Jane, a brown haired girl approaching 12 years old, snatched the toast
hungrily.
The family had eaten some mutton chops already and were now working
their way through a loaf of damper that their mother had baked earlier in the
afternoon. Ralph was happy to eat it in chunks dipped into the fat of the chops
but he knew the children liked it sliced and toasted. Occasionally Sarah would
even buy butter. “Your mother is givin’ you airs and graces, that’s the truth
of it, me lovelies,” he muttered to himself as he speared another piece of
damper with his homemade toasting fork and bent down to hold it near the coals.
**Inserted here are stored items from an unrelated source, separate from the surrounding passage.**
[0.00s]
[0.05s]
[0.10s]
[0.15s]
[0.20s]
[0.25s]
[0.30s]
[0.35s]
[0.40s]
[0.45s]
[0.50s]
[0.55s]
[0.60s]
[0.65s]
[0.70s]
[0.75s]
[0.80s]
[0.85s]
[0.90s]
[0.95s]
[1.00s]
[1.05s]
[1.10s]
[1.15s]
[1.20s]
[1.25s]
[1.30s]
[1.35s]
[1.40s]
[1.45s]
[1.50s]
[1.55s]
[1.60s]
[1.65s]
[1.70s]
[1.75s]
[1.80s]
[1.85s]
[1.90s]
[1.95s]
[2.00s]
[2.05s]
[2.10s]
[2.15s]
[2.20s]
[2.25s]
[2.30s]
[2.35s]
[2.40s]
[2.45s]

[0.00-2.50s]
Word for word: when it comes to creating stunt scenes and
Amelia, the five year old, and George, her older brother,
sat on kangaroo skins further away from the fireplace, playing jacks with sheep
knuckle bones. “I can do it!” insisted Amelia, her blond curls falling around
her face as she attempted to catch the five jacks on the back of her hand for
the hundredth time. “You’re too young!” scoffed George. Her big brother grabbed
the jacks in a handful and proceeded to take his turn. “Father! I not too
young! Tell ‘im!” squealed Amelia, running to her father, her face quickly
reddened and tear stained with frustration and tiredness. “SShh, Sshh, Milly!”
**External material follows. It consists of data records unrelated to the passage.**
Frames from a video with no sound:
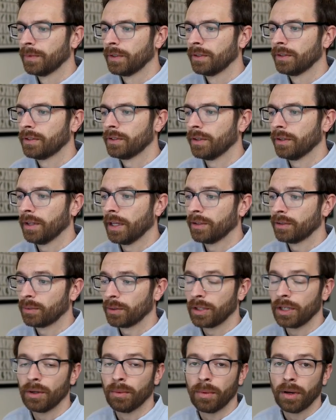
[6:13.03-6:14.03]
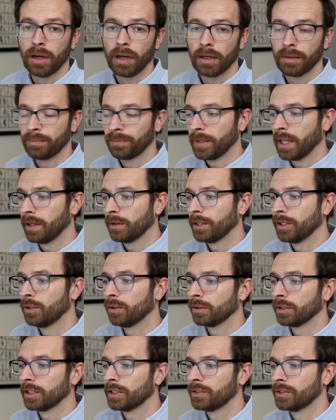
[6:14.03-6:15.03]
So that's where the Omaha Henry
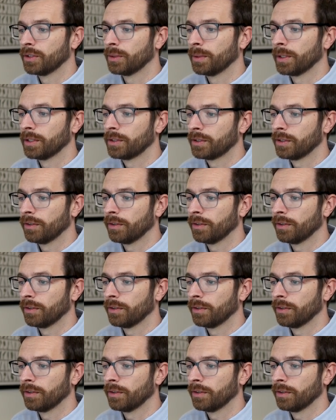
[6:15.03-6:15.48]
Doorly Zoo is.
Ralph calmed her, powerfully hoisting her onto his lap with his free arm, the
toast still undamaged on the fork close to the fire.
Ralph was a butcher on the Ironbark Flat goldfields near Maitland
Bar, NSW. He was a huge man, broad shouldered and tall with a plain face, pale
blue eyes and big hands like paddles. His fingernails were blackened and blood
stains persisted in the lines of his hands. He sat in stocking feet at the fire
on a three legged stool he had made himself from local timber. He had made a
soft seat for it with old rags and a piece of leather, secured with hemp rope.
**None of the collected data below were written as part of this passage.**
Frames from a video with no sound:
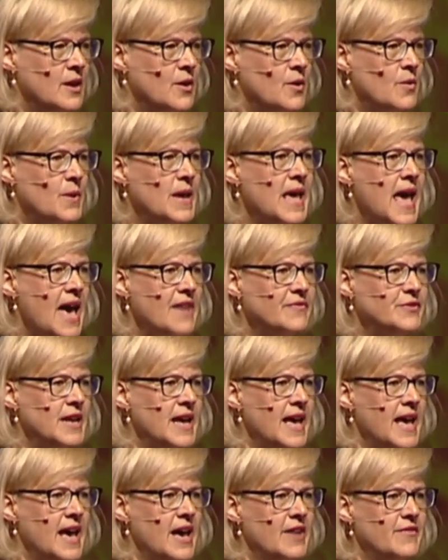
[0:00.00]
We have to
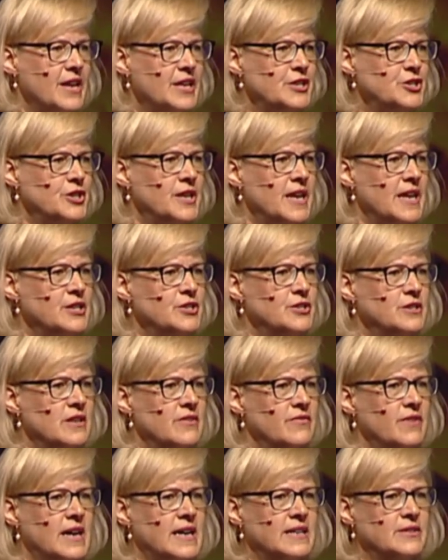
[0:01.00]
have education
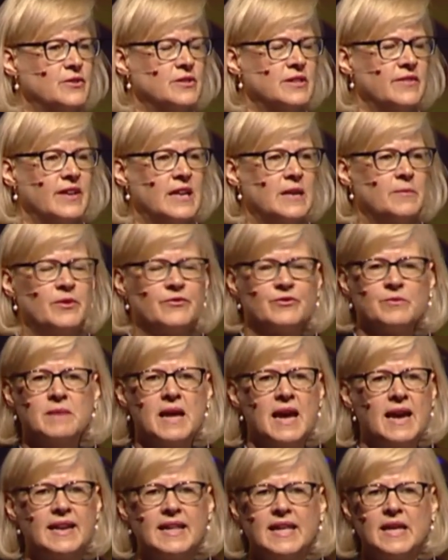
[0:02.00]
advisors available from
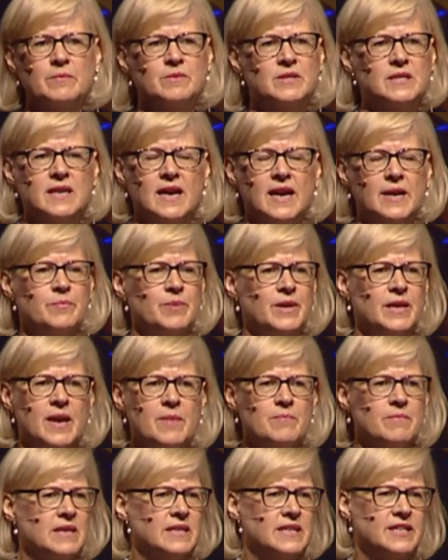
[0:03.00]
9 a.m. to 9 p.m.
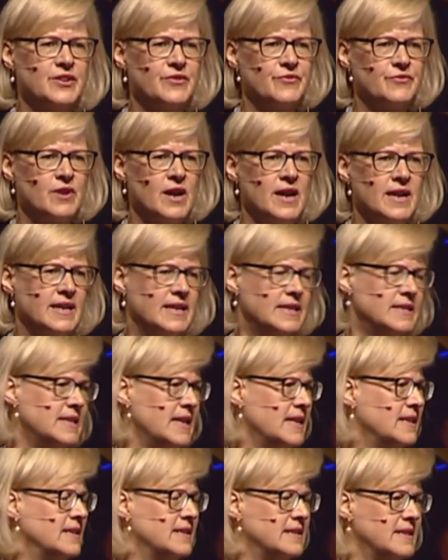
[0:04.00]
Monday to Friday and
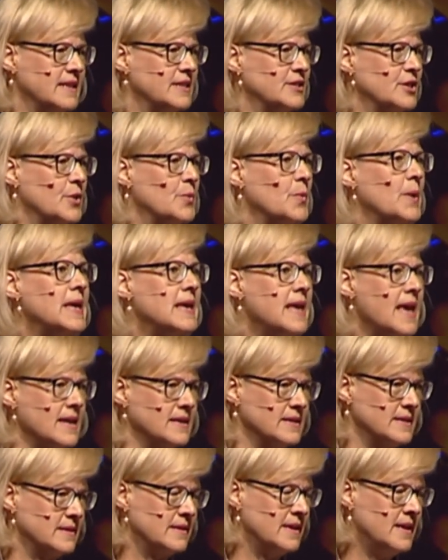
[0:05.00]
10 to 6 on
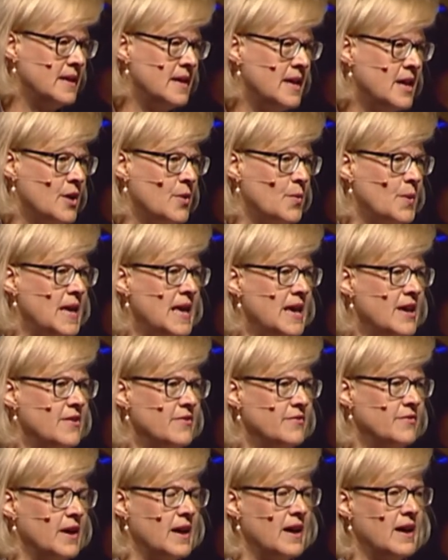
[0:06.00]
weekends. We
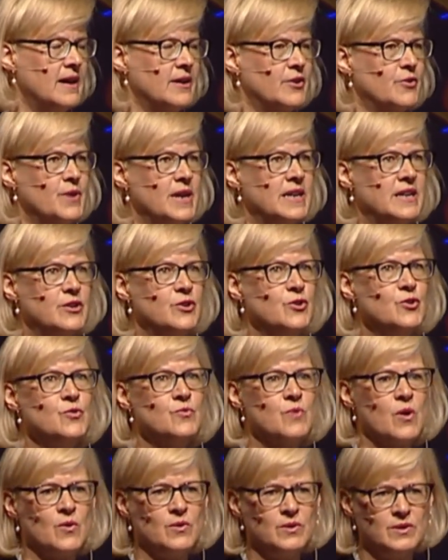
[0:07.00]
have created new
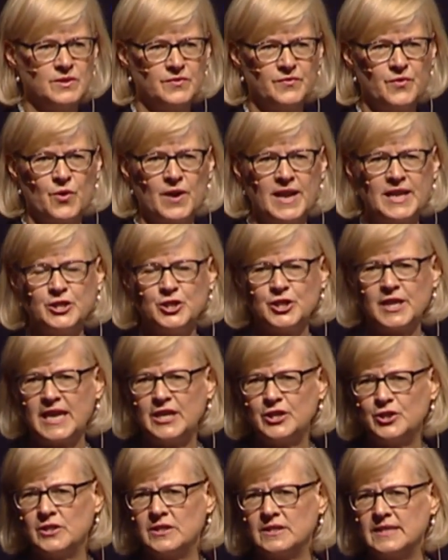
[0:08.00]
roles for
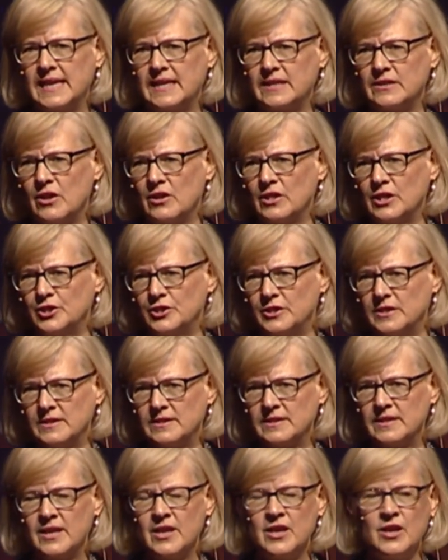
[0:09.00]
educational
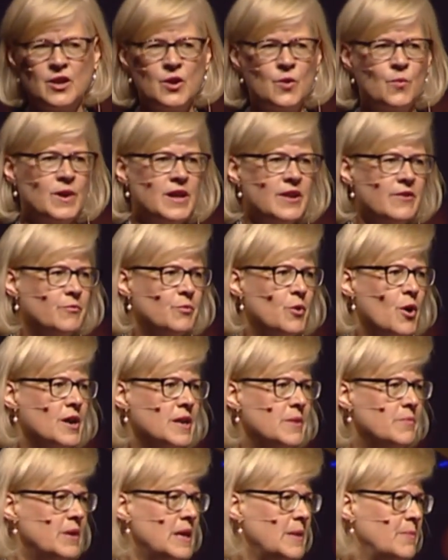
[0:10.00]
technologists. We have brought
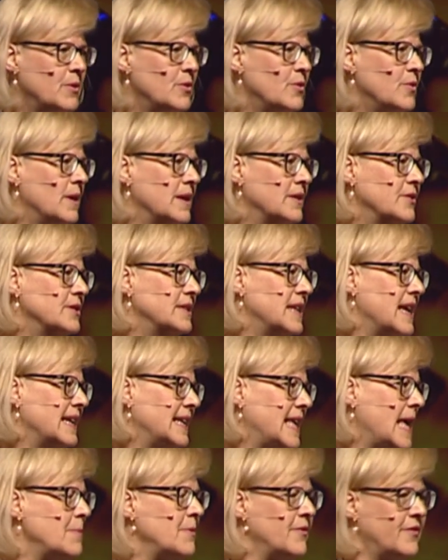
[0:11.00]
in people who understand
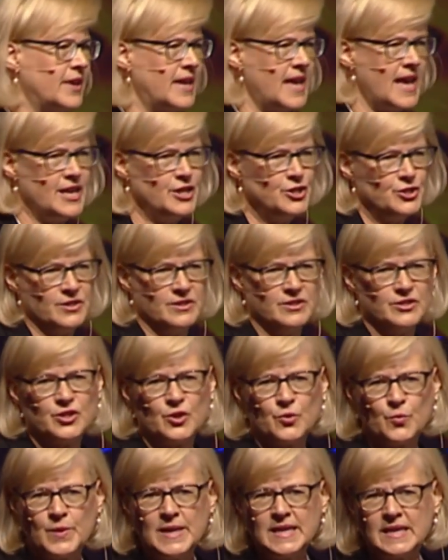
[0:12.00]
gamification so
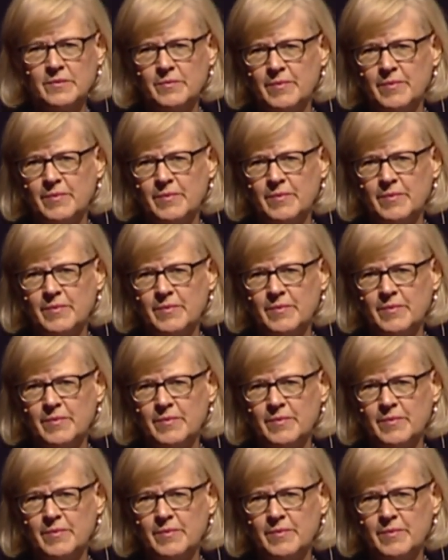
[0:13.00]
we can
He was pleased with it and took quiet satisfaction that his wife, Sarah, used
it every day as she tended the fire and the camp oven.
The house he had built on the Goldfields was warm and
comfortable. It had been one of the first residences built and boasted an
attached shopfront. The walls were rough cut timber, its holes plugged with mud
and intermittently lined with hessian bags. The floor was mostly packed earth.
In front of the fire and also in the bedrooms Ralph had excelled himself
creating ant bed floors, made from the local termite mounds. He had spent a lot
of time collecting the ant nest material and even climbed a tree for one large
nest. Once crushed, rolled out and sprinkled with water it had formed an
excellent and impermeable floor. The floors of the living area were also littered
with various animal skins. The fireplace was made from flat stones pasted
together in layers with mud. Over the open fire hung a long iron handle with a
blacked pot hooked onto it. At the front there was a stone hob. There was an
oiled timber mantel piece on which stood a clock, a china vase decorated with
English roses, assorted leather purses and two brass candle holders.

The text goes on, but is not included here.